Repeat the entries without change, omitting the pictures.

____ GIVEN INFORMATION

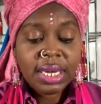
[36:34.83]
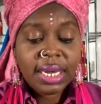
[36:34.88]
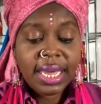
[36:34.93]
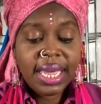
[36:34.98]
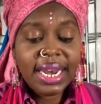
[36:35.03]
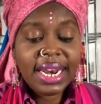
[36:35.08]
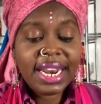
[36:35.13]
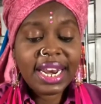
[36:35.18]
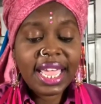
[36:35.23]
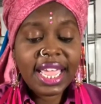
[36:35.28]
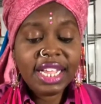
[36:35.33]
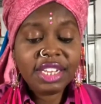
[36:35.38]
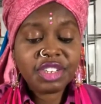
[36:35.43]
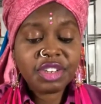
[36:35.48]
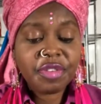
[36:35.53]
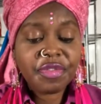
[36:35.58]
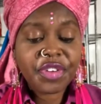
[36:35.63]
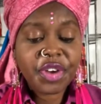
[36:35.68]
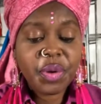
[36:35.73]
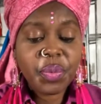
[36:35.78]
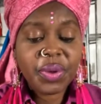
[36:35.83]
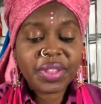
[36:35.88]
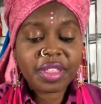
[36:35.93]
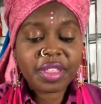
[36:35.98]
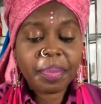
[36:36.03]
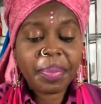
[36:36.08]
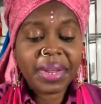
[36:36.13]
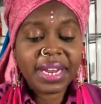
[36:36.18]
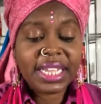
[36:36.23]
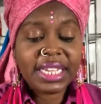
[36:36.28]
In an interview with the
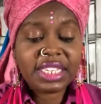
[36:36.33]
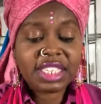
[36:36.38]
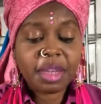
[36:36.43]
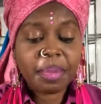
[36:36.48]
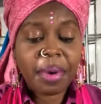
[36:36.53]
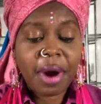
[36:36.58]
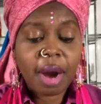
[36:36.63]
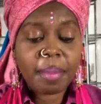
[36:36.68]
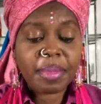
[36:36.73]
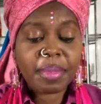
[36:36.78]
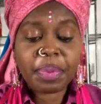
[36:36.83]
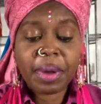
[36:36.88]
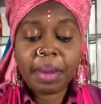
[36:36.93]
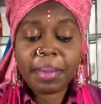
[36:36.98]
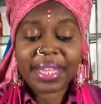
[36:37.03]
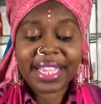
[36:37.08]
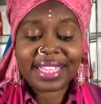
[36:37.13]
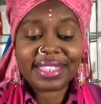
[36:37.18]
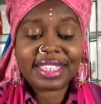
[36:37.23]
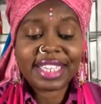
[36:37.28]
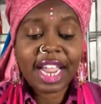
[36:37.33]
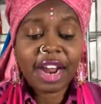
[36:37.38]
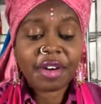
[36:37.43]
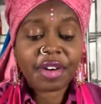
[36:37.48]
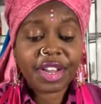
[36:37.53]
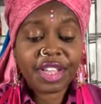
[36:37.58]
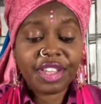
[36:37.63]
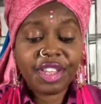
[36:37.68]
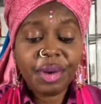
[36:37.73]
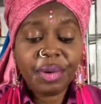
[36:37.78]
police department's public
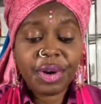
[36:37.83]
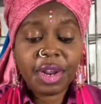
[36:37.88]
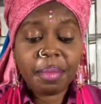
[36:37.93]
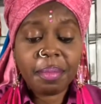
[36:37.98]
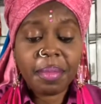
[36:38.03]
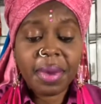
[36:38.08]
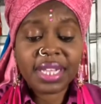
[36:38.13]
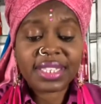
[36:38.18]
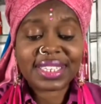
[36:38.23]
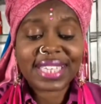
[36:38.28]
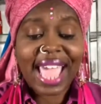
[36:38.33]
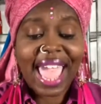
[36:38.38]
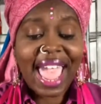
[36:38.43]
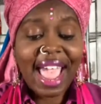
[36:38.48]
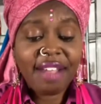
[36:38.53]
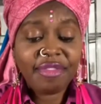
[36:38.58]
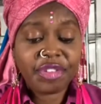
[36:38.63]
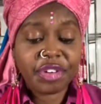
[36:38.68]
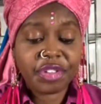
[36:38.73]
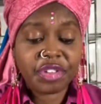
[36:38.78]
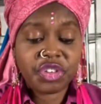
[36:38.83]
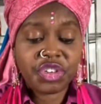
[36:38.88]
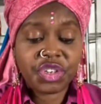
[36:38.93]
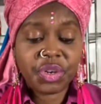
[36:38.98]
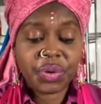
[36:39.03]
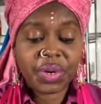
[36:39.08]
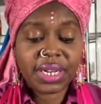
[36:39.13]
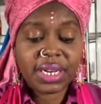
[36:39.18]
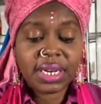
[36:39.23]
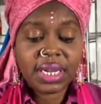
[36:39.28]
integrity unit months after the
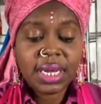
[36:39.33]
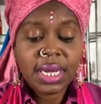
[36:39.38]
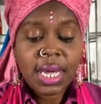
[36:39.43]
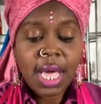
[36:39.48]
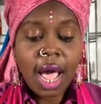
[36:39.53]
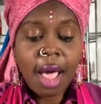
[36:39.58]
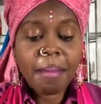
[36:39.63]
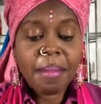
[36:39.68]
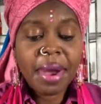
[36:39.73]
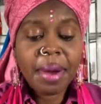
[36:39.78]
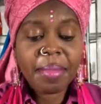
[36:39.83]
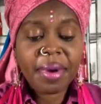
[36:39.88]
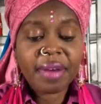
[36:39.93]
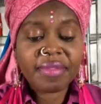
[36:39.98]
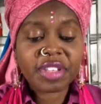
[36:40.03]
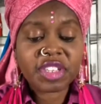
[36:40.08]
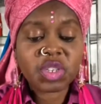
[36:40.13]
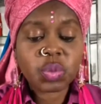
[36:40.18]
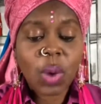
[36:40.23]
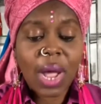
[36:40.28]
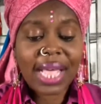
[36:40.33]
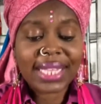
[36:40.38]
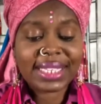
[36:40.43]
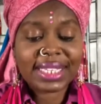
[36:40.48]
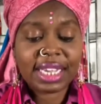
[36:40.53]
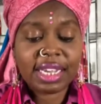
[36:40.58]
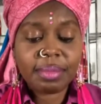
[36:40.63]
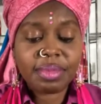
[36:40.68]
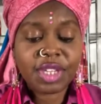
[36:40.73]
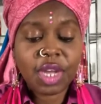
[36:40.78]
shooting, a member of the SWAT
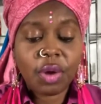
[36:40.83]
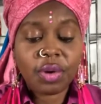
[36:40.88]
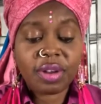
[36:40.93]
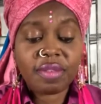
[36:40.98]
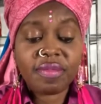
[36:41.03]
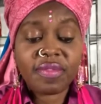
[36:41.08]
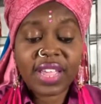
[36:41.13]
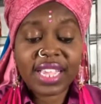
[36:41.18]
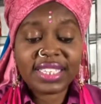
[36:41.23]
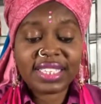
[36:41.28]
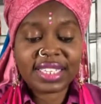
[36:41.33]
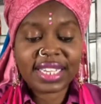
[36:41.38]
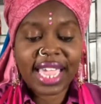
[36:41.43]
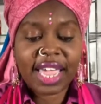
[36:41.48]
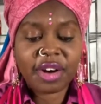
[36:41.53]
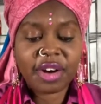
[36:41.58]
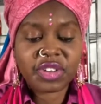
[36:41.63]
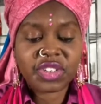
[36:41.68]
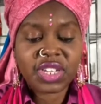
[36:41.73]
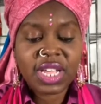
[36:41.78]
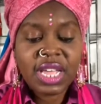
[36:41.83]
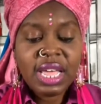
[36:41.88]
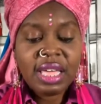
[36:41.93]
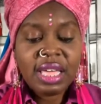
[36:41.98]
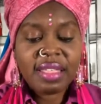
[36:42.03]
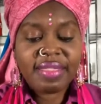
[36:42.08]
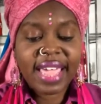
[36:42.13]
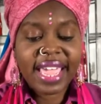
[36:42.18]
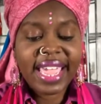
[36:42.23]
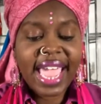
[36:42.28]
team told investigators
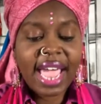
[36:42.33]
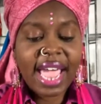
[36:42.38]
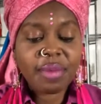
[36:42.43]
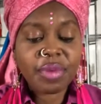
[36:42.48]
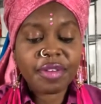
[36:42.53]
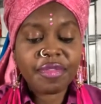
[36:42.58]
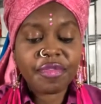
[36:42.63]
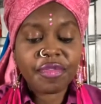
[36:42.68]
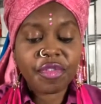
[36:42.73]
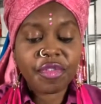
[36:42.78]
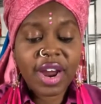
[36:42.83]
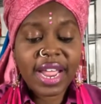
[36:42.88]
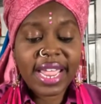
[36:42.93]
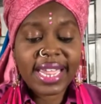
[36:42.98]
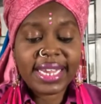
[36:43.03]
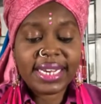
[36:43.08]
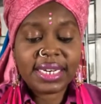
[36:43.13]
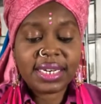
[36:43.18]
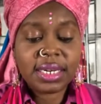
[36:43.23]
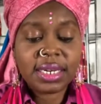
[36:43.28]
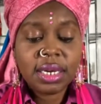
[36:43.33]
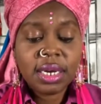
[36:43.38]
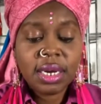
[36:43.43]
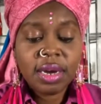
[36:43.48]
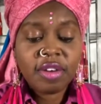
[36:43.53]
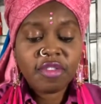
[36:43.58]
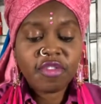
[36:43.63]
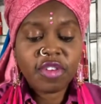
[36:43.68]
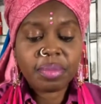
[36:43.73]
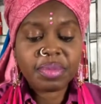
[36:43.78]
they had refrained
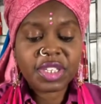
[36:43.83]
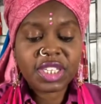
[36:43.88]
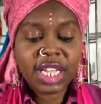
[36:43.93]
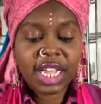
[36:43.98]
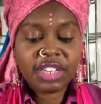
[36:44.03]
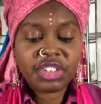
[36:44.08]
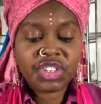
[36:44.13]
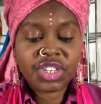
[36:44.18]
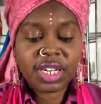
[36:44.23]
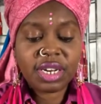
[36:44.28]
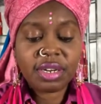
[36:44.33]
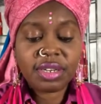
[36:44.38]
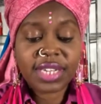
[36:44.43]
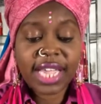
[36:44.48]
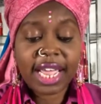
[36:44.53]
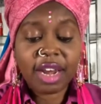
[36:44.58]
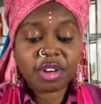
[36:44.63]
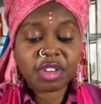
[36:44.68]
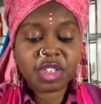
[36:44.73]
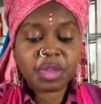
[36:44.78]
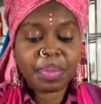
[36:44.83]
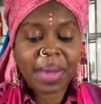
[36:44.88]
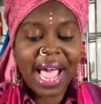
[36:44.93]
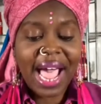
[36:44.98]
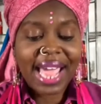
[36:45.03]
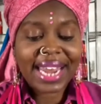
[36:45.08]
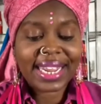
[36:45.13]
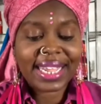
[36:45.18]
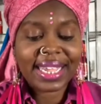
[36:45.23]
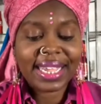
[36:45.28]
from touching Taylor's
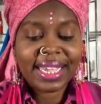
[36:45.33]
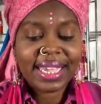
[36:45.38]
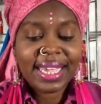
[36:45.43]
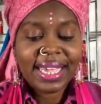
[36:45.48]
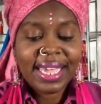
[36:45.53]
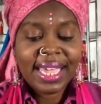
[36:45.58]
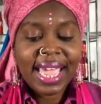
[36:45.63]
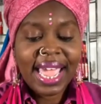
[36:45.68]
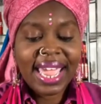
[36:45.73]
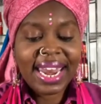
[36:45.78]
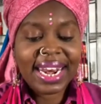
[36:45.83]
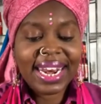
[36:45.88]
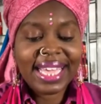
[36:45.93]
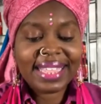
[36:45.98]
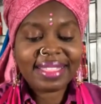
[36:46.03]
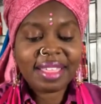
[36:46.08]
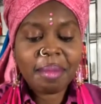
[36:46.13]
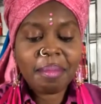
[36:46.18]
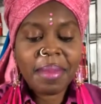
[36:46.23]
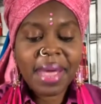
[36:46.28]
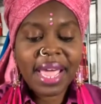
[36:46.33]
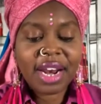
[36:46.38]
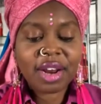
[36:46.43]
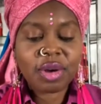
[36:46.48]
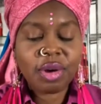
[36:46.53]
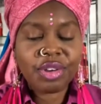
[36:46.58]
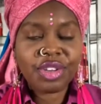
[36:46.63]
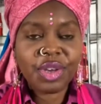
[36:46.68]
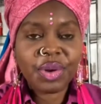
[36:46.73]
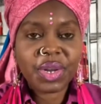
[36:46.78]
body and let the
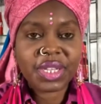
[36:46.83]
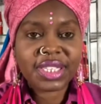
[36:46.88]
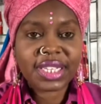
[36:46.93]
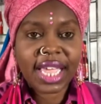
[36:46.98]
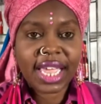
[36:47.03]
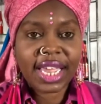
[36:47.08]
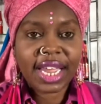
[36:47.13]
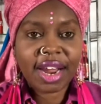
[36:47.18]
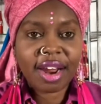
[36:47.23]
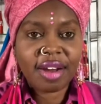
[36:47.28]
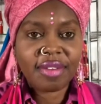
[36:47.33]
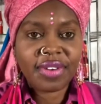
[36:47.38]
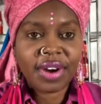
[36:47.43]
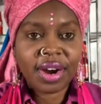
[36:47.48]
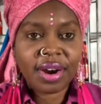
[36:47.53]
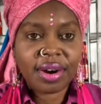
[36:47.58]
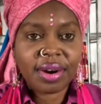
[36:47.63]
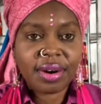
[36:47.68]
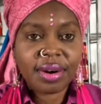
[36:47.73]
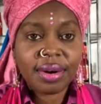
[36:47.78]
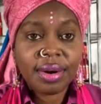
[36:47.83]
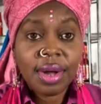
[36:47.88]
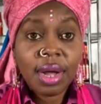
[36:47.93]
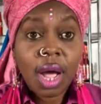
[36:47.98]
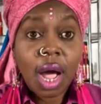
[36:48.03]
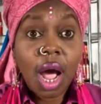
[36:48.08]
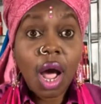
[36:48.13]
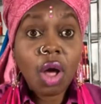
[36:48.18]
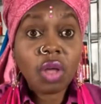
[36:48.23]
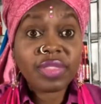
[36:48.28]
medical unit take care of her.
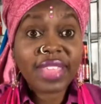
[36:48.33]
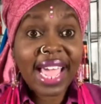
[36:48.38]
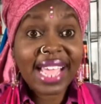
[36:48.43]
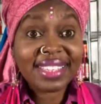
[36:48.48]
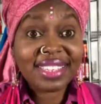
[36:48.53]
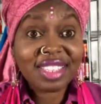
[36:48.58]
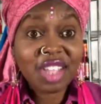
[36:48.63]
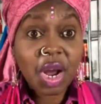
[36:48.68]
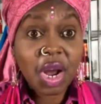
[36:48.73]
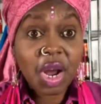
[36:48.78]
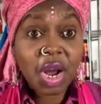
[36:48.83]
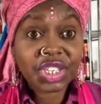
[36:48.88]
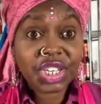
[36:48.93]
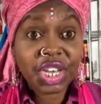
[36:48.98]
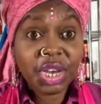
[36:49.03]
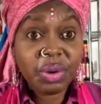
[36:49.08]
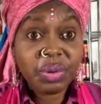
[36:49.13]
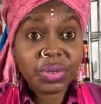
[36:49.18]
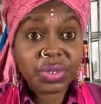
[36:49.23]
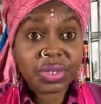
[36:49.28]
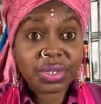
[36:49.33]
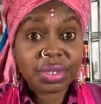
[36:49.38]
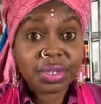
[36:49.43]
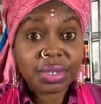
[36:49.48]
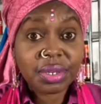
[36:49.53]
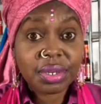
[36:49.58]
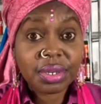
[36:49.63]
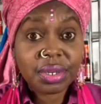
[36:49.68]
Oh, that's their excuse?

________

*ANSWER BOX*.
[36:34.83]
[36:34.88]
[36:34.93]
[36:34.98]
[36:35.03]
[36:35.08]
[36:35.13]
[36:35.18]
[36:35.23]
[36:35.28]
[36:35.33]
[36:35.38]
[36:35.43]
[36:35.48]
[36:35.53]
[36:35.58]
[36:35.63]
[36:35.68]
[36:35.73]
[36:35.78]
[36:35.83]
[36:35.88]
[36:35.93]
[36:35.98]
[36:36.03]
[36:36.08]
[36:36.13]
[36:36.18]
[36:36.23]
[36:36.28]
In an interview with the
[36:36.33]
[36:36.38]
[36:36.43]
[36:36.48]
[36:36.53]
[36:36.58]
[36:36.63]
[36:36.68]
[36:36.73]
[36:36.78]
[36:36.83]
[36:36.88]
[36:36.93]
[36:36.98]
[36:37.03]
[36:37.08]
[36:37.13]
[36:37.18]
[36:37.23]
[36:37.28]
[36:37.33]
[36:37.38]
[36:37.43]
[36:37.48]
[36:37.53]
[36:37.58]
[36:37.63]
[36:37.68]
[36:37.73]
[36:37.78]
police department's public
[36:37.83]
[36:37.88]
[36:37.93]
[36:37.98]
[36:38.03]
[36:38.08]
[36:38.13]
[36:38.18]
[36:38.23]
[36:38.28]
[36:38.33]
[36:38.38]
[36:38.43]
[36:38.48]
[36:38.53]
[36:38.58]
[36:38.63]
[36:38.68]
[36:38.73]
[36:38.78]
[36:38.83]
[36:38.88]
[36:38.93]
[36:38.98]
[36:39.03]
[36:39.08]
[36:39.13]
[36:39.18]
[36:39.23]
[36:39.28]
integrity unit months after the
[36:39.33]
[36:39.38]
[36:39.43]
[36:39.48]
[36:39.53]
[36:39.58]
[36:39.63]
[36:39.68]
[36:39.73]
[36:39.78]
[36:39.83]
[36:39.88]
[36:39.93]
[36:39.98]
[36:40.03]
[36:40.08]
[36:40.13]
[36:40.18]
[36:40.23]
[36:40.28]
[36:40.33]
[36:40.38]
[36:40.43]
[36:40.48]
[36:40.53]
[36:40.58]
[36:40.63]
[36:40.68]
[36:40.73]
[36:40.78]
shooting, a member of the SWAT
[36:40.83]
[36:40.88]
[36:40.93]
[36:40.98]
[36:41.03]
[36:41.08]
[36:41.13]
[36:41.18]
[36:41.23]
[36:41.28]
[36:41.33]
[36:41.38]
[36:41.43]
[36:41.48]
[36:41.53]
[36:41.58]
[36:41.63]
[36:41.68]
[36:41.73]
[36:41.78]
[36:41.83]
[36:41.88]
[36:41.93]
[36:41.98]
[36:42.03]
[36:42.08]
[36:42.13]
[36:42.18]
[36:42.23]
[36:42.28]
team told investigators
[36:42.33]
[36:42.38]
[36:42.43]
[36:42.48]
[36:42.53]
[36:42.58]
[36:42.63]
[36:42.68]
[36:42.73]
[36:42.78]
[36:42.83]
[36:42.88]
[36:42.93]
[36:42.98]
[36:43.03]
[36:43.08]
[36:43.13]
[36:43.18]
[36:43.23]
[36:43.28]
[36:43.33]
[36:43.38]
[36:43.43]
[36:43.48]
[36:43.53]
[36:43.58]
[36:43.63]
[36:43.68]
[36:43.73]
[36:43.78]
they had refrained
[36:43.83]
[36:43.88]
[36:43.93]
[36:43.98]
[36:44.03]
[36:44.08]
[36:44.13]
[36:44.18]
[36:44.23]
[36:44.28]
[36:44.33]
[36:44.38]
[36:44.43]
[36:44.48]
[36:44.53]
[36:44.58]
[36:44.63]
[36:44.68]
[36:44.73]
[36:44.78]
[36:44.83]
[36:44.88]
[36:44.93]
[36:44.98]
[36:45.03]
[36:45.08]
[36:45.13]
[36:45.18]
[36:45.23]
[36:45.28]
from touching Taylor's
[36:45.33]
[36:45.38]
[36:45.43]
[36:45.48]
[36:45.53]
[36:45.58]
[36:45.63]
[36:45.68]
[36:45.73]
[36:45.78]
[36:45.83]
[36:45.88]
[36:45.93]
[36:45.98]
[36:46.03]
[36:46.08]
[36:46.13]
[36:46.18]
[36:46.23]
[36:46.28]
[36:46.33]
[36:46.38]
[36:46.43]
[36:46.48]
[36:46.53]
[36:46.58]
[36:46.63]
[36:46.68]
[36:46.73]
[36:46.78]
body and let the
[36:46.83]
[36:46.88]
[36:46.93]
[36:46.98]
[36:47.03]
[36:47.08]
[36:47.13]
[36:47.18]
[36:47.23]
[36:47.28]
[36:47.33]
[36:47.38]
[36:47.43]
[36:47.48]
[36:47.53]
[36:47.58]
[36:47.63]
[36:47.68]
[36:47.73]
[36:47.78]
[36:47.83]
[36:47.88]
[36:47.93]
[36:47.98]
[36:48.03]
[36:48.08]
[36:48.13]
[36:48.18]
[36:48.23]
[36:48.28]
medical unit take care of her.
[36:48.33]
[36:48.38]
[36:48.43]
[36:48.48]
[36:48.53]
[36:48.58]
[36:48.63]
[36:48.68]
[36:48.73]
[36:48.78]
[36:48.83]
[36:48.88]
[36:48.93]
[36:48.98]
[36:49.03]
[36:49.08]
[36:49.13]
[36:49.18]
[36:49.23]
[36:49.28]
[36:49.33]
[36:49.38]
[36:49.43]
[36:49.48]
[36:49.53]
[36:49.58]
[36:49.63]
[36:49.68]
Oh, that's their excuse?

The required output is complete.